Your assignment
Whenever a picture appears, leave it out while repeating all the other data exactly.
BEGIN
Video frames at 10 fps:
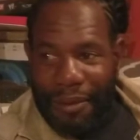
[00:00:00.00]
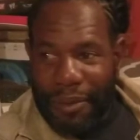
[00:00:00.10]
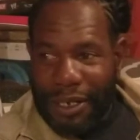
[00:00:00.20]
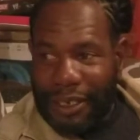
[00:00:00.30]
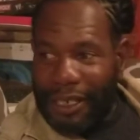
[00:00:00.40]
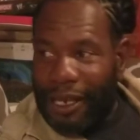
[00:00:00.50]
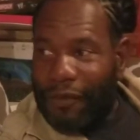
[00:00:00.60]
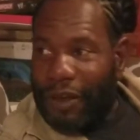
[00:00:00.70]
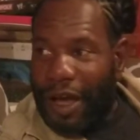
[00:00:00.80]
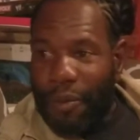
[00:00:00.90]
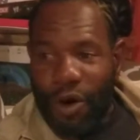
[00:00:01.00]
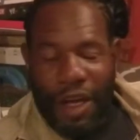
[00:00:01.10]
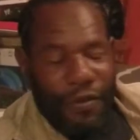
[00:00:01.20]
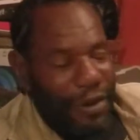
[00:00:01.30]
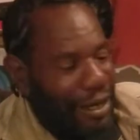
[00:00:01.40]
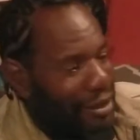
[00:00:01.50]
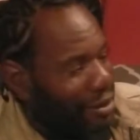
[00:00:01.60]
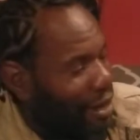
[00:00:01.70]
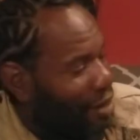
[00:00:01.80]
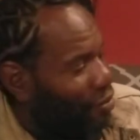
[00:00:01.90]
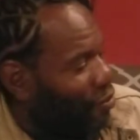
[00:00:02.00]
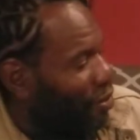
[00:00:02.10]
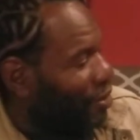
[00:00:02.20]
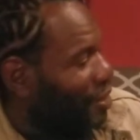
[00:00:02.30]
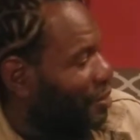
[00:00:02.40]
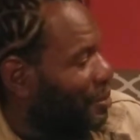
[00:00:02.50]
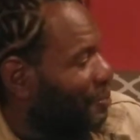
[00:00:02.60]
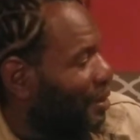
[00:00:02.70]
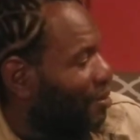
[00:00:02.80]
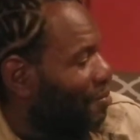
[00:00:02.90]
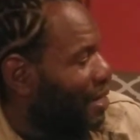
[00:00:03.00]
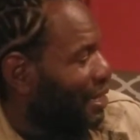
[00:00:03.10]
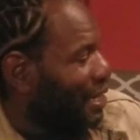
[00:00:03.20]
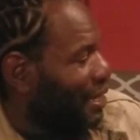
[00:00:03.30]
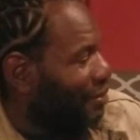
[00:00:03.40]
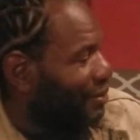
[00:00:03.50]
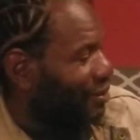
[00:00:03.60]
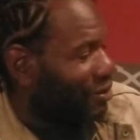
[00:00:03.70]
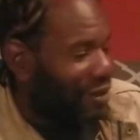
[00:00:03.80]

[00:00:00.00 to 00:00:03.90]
But she live with her boyfriend, so I don't want to disrespect nobody. I just did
END
Task result
Video frames at 10 fps:
[00:00:00.00]
[00:00:00.10]
[00:00:00.20]
[00:00:00.30]
[00:00:00.40]
[00:00:00.50]
[00:00:00.60]
[00:00:00.70]
[00:00:00.80]
[00:00:00.90]
[00:00:01.00]
[00:00:01.10]
[00:00:01.20]
[00:00:01.30]
[00:00:01.40]
[00:00:01.50]
[00:00:01.60]
[00:00:01.70]
[00:00:01.80]
[00:00:01.90]
[00:00:02.00]
[00:00:02.10]
[00:00:02.20]
[00:00:02.30]
[00:00:02.40]
[00:00:02.50]
[00:00:02.60]
[00:00:02.70]
[00:00:02.80]
[00:00:02.90]
[00:00:03.00]
[00:00:03.10]
[00:00:03.20]
[00:00:03.30]
[00:00:03.40]
[00:00:03.50]
[00:00:03.60]
[00:00:03.70]
[00:00:03.80]

[00:00:00.00 to 00:00:03.90]
But she live with her boyfriend, so I don't want to disrespect nobody. I just did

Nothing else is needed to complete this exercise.